La mochila de Moth era muy parecida, pero en vez del vestido de flores había unos pantalones militares que podían enrollarse hasta las rodillas y convertirse en pantalones cortos. Él llevaba el botiquín de primeros auxilios, una navaja, un monocular de diez centímetros para observar el camino a seguir. Escondido en el bolsillo interior, había un ejemplar muy ligero de Beowulf con traducción de Seamus Heaney; le había acompañado en todos sus viajes durante años. En lugar de comida y utensilios de cocina, cargaría con la tienda, sujeta en el exterior de la mochila. Se metió la guía de Paddy Dillon en el bolsillo de la pierna de los pantalones militares. Ya estábamos listos.

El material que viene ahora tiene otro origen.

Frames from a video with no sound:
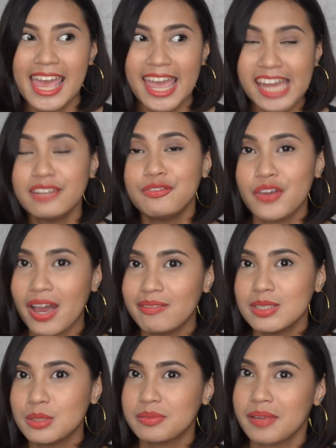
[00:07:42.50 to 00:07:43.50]
And if you
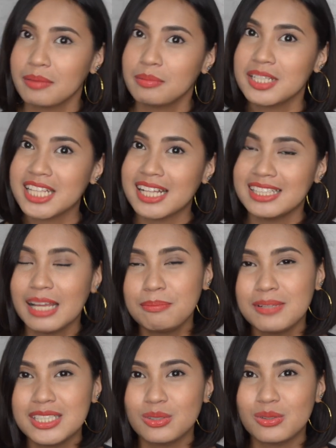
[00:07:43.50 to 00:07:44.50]
haven't subscribed to my channel yet,
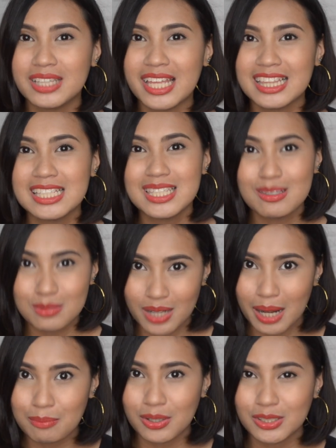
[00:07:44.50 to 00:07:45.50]
please do click the
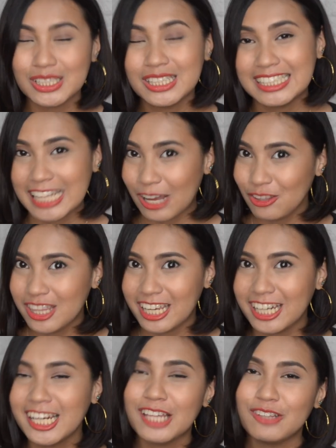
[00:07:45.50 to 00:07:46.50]
subscribe button down
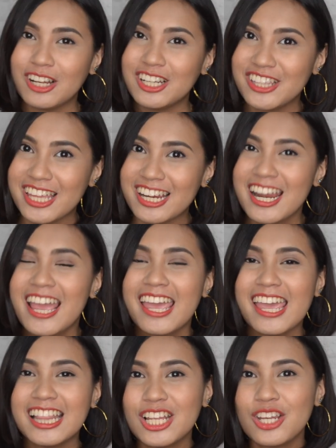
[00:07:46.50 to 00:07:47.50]
there. And while you're there,
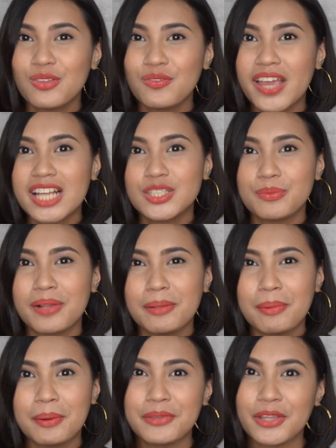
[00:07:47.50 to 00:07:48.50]
hit the notification bell
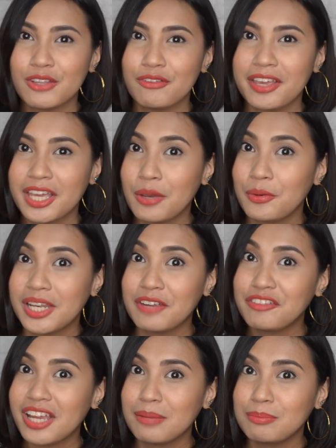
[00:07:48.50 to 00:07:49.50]
para ma-notify kayo whenever
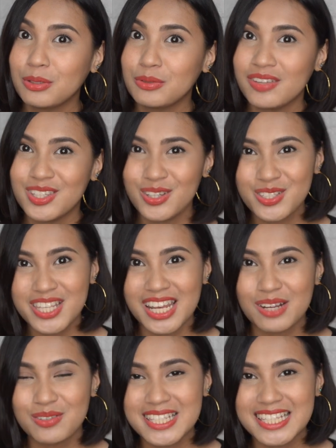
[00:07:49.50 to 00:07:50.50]
I upload videos. And
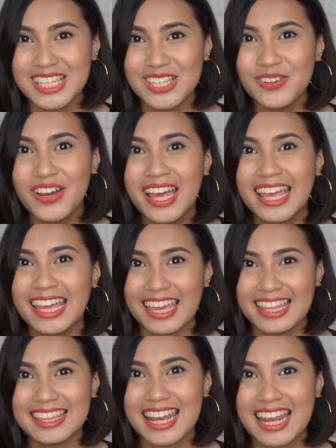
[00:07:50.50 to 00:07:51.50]
I will see you
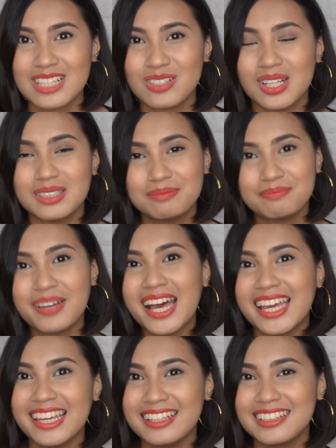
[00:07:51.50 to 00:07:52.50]
in the next one.
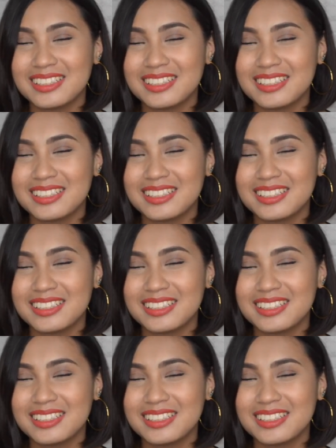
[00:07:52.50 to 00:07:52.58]
Bye!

Pusimos las mochilas en la báscula del cuarto de baño y pesaban más o menos lo mismo: ocho kilos. Aun así, me seguía pareciendo demasiada carga para Moth, pero él la cogió y se la echó a la espalda.

Cuando intentó pasar el hombro que le dolía por las correas de la mochila, le resultó demasiado difícil, así que la agarré por debajo para coger el peso y la descargué delicadamente sobre su hombro. Tenía que ayudarle antes de ponerme la mía, porque con ella puesta los brazos no me llegaban lo bastante alto para ajustar las correas de la de Moth. Si luego apoyaba su mochila en la rodilla, podía moverla para que Moth pasara el brazo y entonces él cargaba con el peso hasta que yo le ayudaba a meter el segundo brazo. Fácil.

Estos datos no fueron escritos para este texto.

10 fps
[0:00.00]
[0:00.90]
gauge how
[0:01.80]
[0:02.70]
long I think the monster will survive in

Permanecimos de esa guisa juntos como dos tortugas encalladas.

—Es de locos.

Era una locura, pero teníamos que hacerlo. De lo contrario, nos habría tocado enfrentarnos al hecho de que el futuro se prolongaría más allá de ese verano y a todo lo que ese futuro nos deparaba. Ninguno de los dos estaba preparado para lidiar con eso.

—Es evidente que ya no somos el par de ninjas que éramos antes.

Metimos las mochilas en la furgoneta y condujimos hacia el sur, alejándonos, dejando todo atrás. Era un sueño. Nada era real. Veinte años de vida familiar, de vida profesional, de todo lo que había sido nuestro, de nuestras esperanzas, de nuestros sueños, del futuro, del pasado. No nos dirigíamos a un nuevo comienzo, a un punto de partida renovado en el que la vida se abriera de par en par ante nosotros. La tierra se había agrietado a nuestros pies. Nos habíamos abandonado a un abismo que nunca podríamos cruzar. Huíamos de aquella fractura dentro del caparazón de otra persona. Nos alejábamos agarrados al volante. Y delante, ¿qué había? El camino, solo el camino.